A new on-site study of portraits decorating the walls of ancient Egyptian tombs has revealed instances where designs were painted over and altered, possibly during subsequent Egyptian dynasties. Published in the journal PLOS ONE, the study suggests that our current model of tomb painting being a highly formalized process may be wrong.
Portable analysis finds changes to portraits of Menna and Ramesses II
This study took place within the tomb chapels of Menna (an overseer during the reign of Amenhotep III, 1391–1353 B.C.) and Nahktamun (chief of the altar in the Ramesseum, circa 1100 B.C.). Both chapels are located in the Theban Necropolis near the river Nile.
Using two portable macro X-ray fluorescence imaging (MA-XRF) guns, the researchers scanned two portraits – one of Menna in the Menna tomb and one of Ramesses II in the Nahktamun tomb [Updated, July 13, 2023]. MA-XRF analysis is non-destructive and can penetrate through multiple paint layers, allowing the researchers to create several chemical imaging maps detailing the locations of pigment in the portraits.
By analyzing the locations of each pigment, as well as assessing any differences in composition between pigments, the researchers were able to identify several alterations in the portraits.
The portrait of Menna depicts him and his wife taking part in a rite of adoration for the god Osiris. Here, Menna is posed such that he raises two arms in front of his face. However, a very close visual inspection shows the shape of something else near one of Menna’s arms. From the MA-XRF mapping, the researchers determined that this was a third arm, which appeared to have been painted over with a white surface layer before a new arm was painted at a slightly different angle – though the reason for this overpainting remains unclear.

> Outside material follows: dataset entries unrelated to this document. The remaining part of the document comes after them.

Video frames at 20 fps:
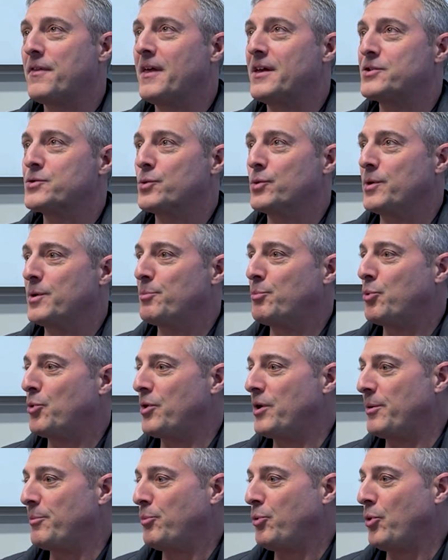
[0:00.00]
that's really
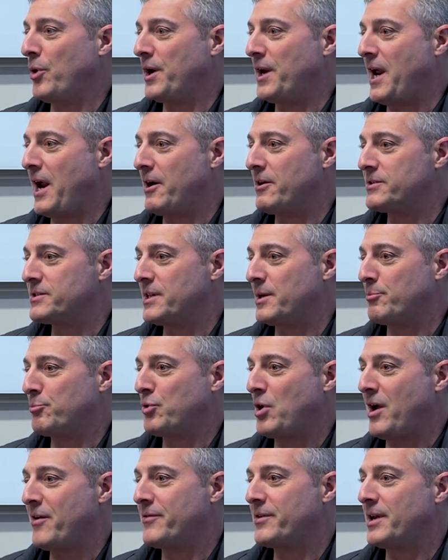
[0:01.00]
important to point out is that
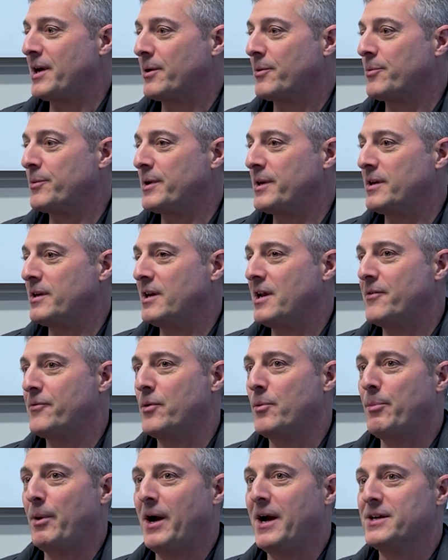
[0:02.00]
private equity
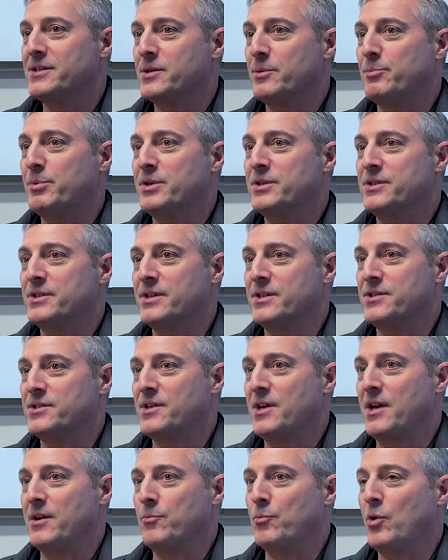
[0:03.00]
never buys a business
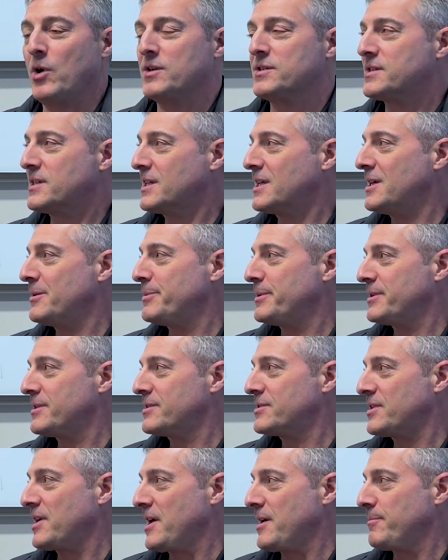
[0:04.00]
and wants to keep it the
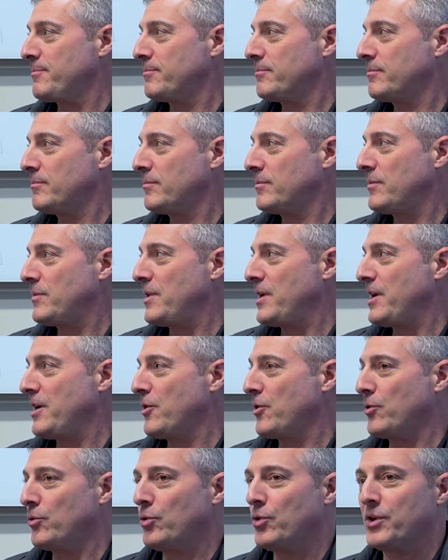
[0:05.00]
same. They
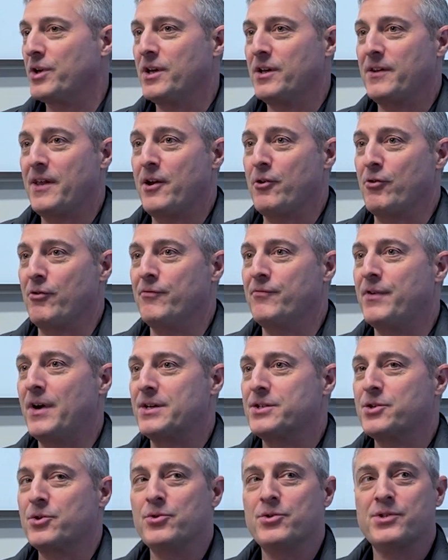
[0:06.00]
are
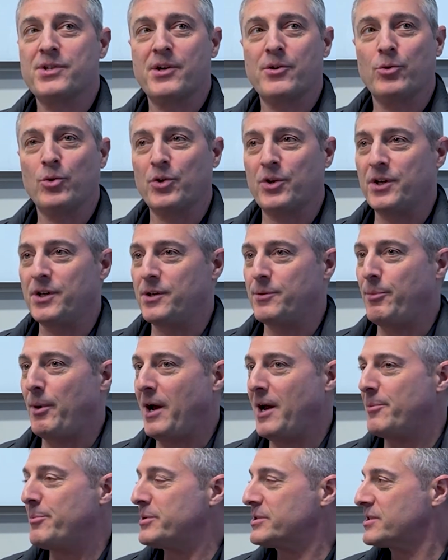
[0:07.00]
investors, they're looking to
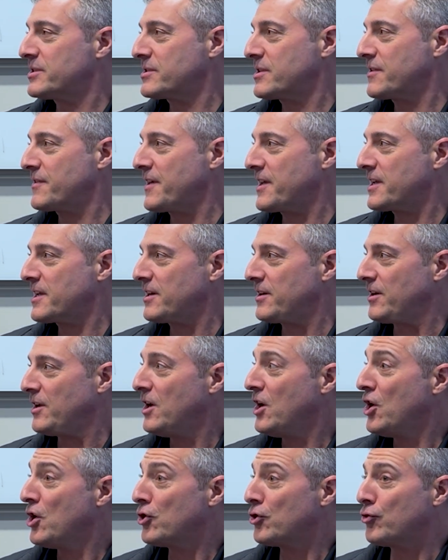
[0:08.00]
buy a business that they can
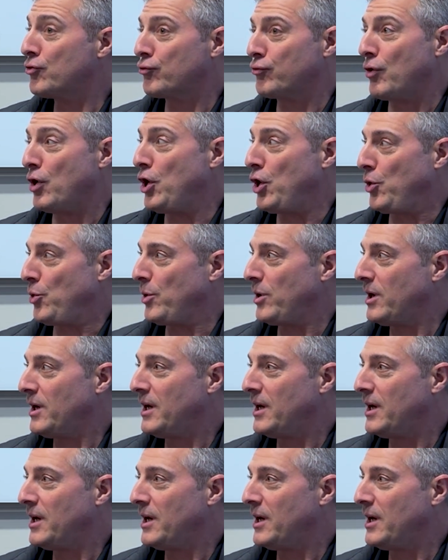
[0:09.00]
grow.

“From a strictly visual point of view, it has been described as resulting simply from an esthetic issue. However, this is a modern judgment, and it remains rather difficult to justify what we could declare un-esthetic would have appeared to an ancient Egyptian,” the researchers wrote in the new PLOS ONE paper. “The change in the arm’s position is very slight, and it is difficult to say that it really changes anything to the stance of the worshipper.”
Ramesses II given new regalia
MA-XRF analysis of the Ramesses II portrait also revealed that adjustments had been made to the pharaoh’s crown and other royal regalia.
As the researchers explain, this royal portrait previously played a key role in helping to date the age of the Nakhtamun tomb, as it depicts Ramesses II wearing a beard. In this era, the beard would have represented grief, and so could indicate that the young pharaoh was grieving the death of his father. Based on this, the tomb was dated as belonging to Ramesses II’s own reign during the 19th dynasty (1292–1190 B.C.), and the jewelry that Ramesses II appears to be wearing also reflects what was known to be in style during this period.
However, the MA-XRF images appear to show that an alternate style of necklace, more common in the later 20th dynasty, was originally painted around the pharaoh’s neck. This would suggest that the Ramesses portrait was first painted in the style of the 20th dynasty and then repainted to reflect his own 19th dynasty fashion at a later date – possibly for some symbolic or cultural reason.
“The hypothetical re-dating of the tomb to the 20th dynasty, instead of the 19th dynasty and the reign of Ramesses II, could be further strengthened by the rather elongated proportions of the figures in the chapel of Nakhtamun,” the researchers wrote.
Rethinking our perspective on Egyptian paintings
Ancient Egyptian paintings, especially those that would constitute royal iconography, are commonly thought to have been the result of a highly formalized process. Alterations have previously been spotted through visual inspections alone, but these were thought to be very rare among such art.
In light of their discoveries, the researchers behind this latest study have called for further investigation of similar works. Further analysis may also help to shine a light on some of the reasons why alterations have taken place and the timings of any overpainting.
“[. . .] due to the rather opaque quality of the paint layers and the fact that most of the scientific inspections of these works of art have been carried out only through direct visual observation, this may very well be but the tip of the iceberg,” they wrote.
“From a methodological perspective, we have shown that the use of MA-XRF is not limited to experiments in laboratories and museums, but is also possible and highly rewarding in the field,” they added.
Reference: Martinez P, Defeyt C, Elleithy H et al. Hidden mysteries in ancient Egyptian paintings from the Theban Necropolis observed by in-situ XRF mapping. PLOS ONE. 2023;18(7):e0287647. doi: 10.1371/journal.pone.0287647
This article is a rework of a press release issued by PLOS. Material has been edited for length and content.
Correction: The article erroneously referred to macro X-ray fluorescence imaging as MA-XRD when abbreviated. This was updated on July 13, 2023, to correctly abbreviate the technique name as MA-XRF.